In 1980 Whitson Zoo was closed and the animals re-homed. Olive Maybury continued to live at Whitson Court until her death in 1998 at the age of 99. The house and grounds were subsequently sold by the family and were again left empty, being placed on Newport Council's "Buildings at Risk" register in 2009. The court was subsequently sold and has now been restored, with advice from Cadw.

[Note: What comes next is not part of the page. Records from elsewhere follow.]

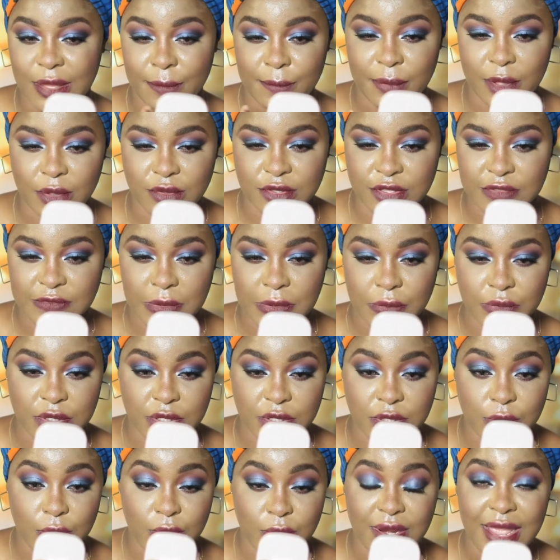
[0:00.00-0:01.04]
about this
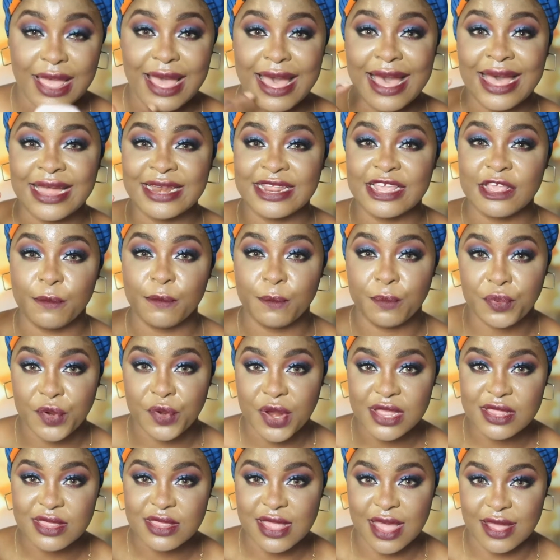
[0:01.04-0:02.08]
foundation, and it
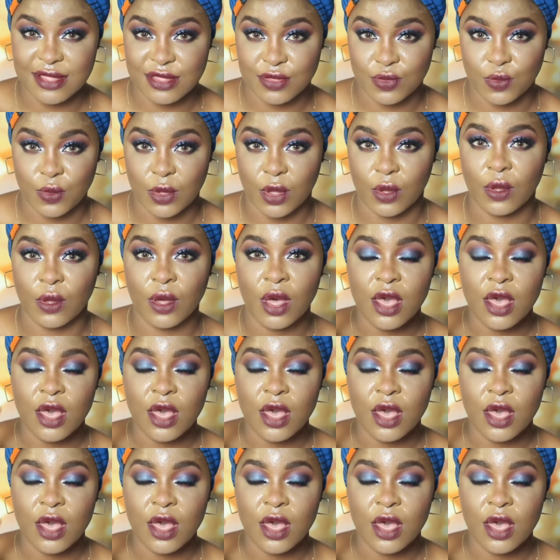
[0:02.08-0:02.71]
breaks as well.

===Whitehall Farm/Redbrick House===
This property is situated in the neighbouring parish of Redwick. The earliest church records show that there has been a house on the site since 1450, then called Whitehall Farm. The main Georgian façade was built in about 1795, by William Phillips, owner of Whiston Court. Phillips built the house in anticipation of his son's return to Britain from the American Colonies, but the son drowned in a shipwreck.

== Amenities ==
The village hall, now unused, was for many years the site of an annual village fair at Whitsuntide. The village was the home for the Post Office for the three parishes for many years but this has now closed. The village has never been known to have had its own public house. There is a large electricity sub-station, operated by the National Grid, adjacent to the former site of Llanwern steelworks near Whitson Arch. The local newspaper is the South Wales Argus which is published in Newport. Since March 2015 the village has used a Demand Responsive Transport public bus service (Route 63, two a day, weekdays) provided by Newport Bus.

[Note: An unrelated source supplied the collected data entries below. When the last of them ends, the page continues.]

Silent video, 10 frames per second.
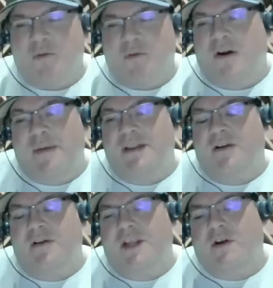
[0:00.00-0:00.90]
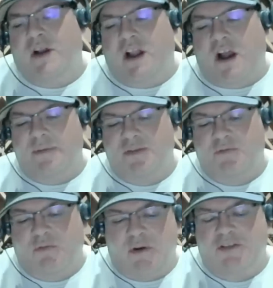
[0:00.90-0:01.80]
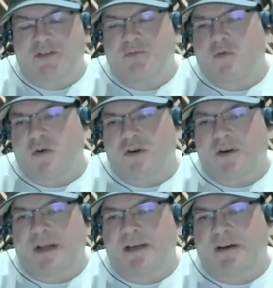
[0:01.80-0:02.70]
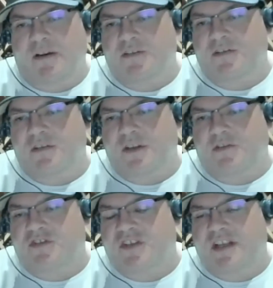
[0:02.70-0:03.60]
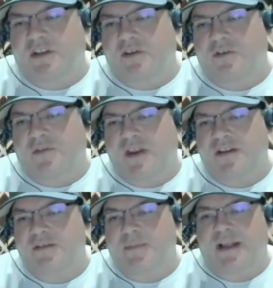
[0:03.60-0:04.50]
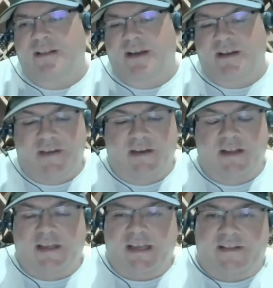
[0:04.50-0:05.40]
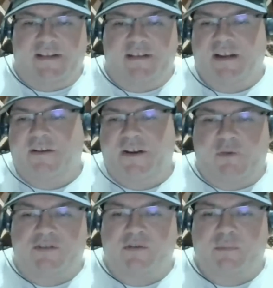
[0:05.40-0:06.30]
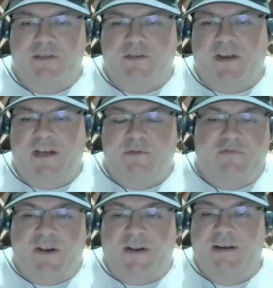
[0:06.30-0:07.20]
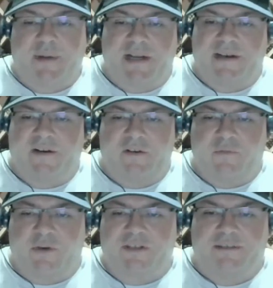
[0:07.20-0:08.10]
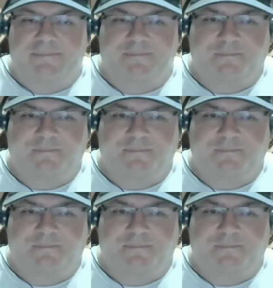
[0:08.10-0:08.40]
well, I mean, you know, economies were much more dependent on you know singular things back then, and that in this area of Western Pennsylvania was very dependent on whiskey,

===Upfield Farm Aerodrome===
In 1995 a light aircraft landing strip (council approved for use as a grass strip for the owner, family and friends) had been developed by the owner. By 2008 the strip had become a 650 m-long concrete airstrip with a series of aircraft hangars. An inquiry by Newport City Council and the Civil Aviation Authority, held after a plane crashed at the farm in 2008, found that the airstrip at the farm had grown considerably beyond the scope of its original approved planning permission, and was, according to some local residents, supporting as many as ten flights a day. The owner applied for retrospective planning permission to retain the facility with its concrete runway, but this was refused by the council. An appeal was dismissed in 2009.

== Government ==
The area is governed by the Newport City Council and the Goldcliff community council. The village falls within the Llanwern ward of the Newport East parliamentary constituency.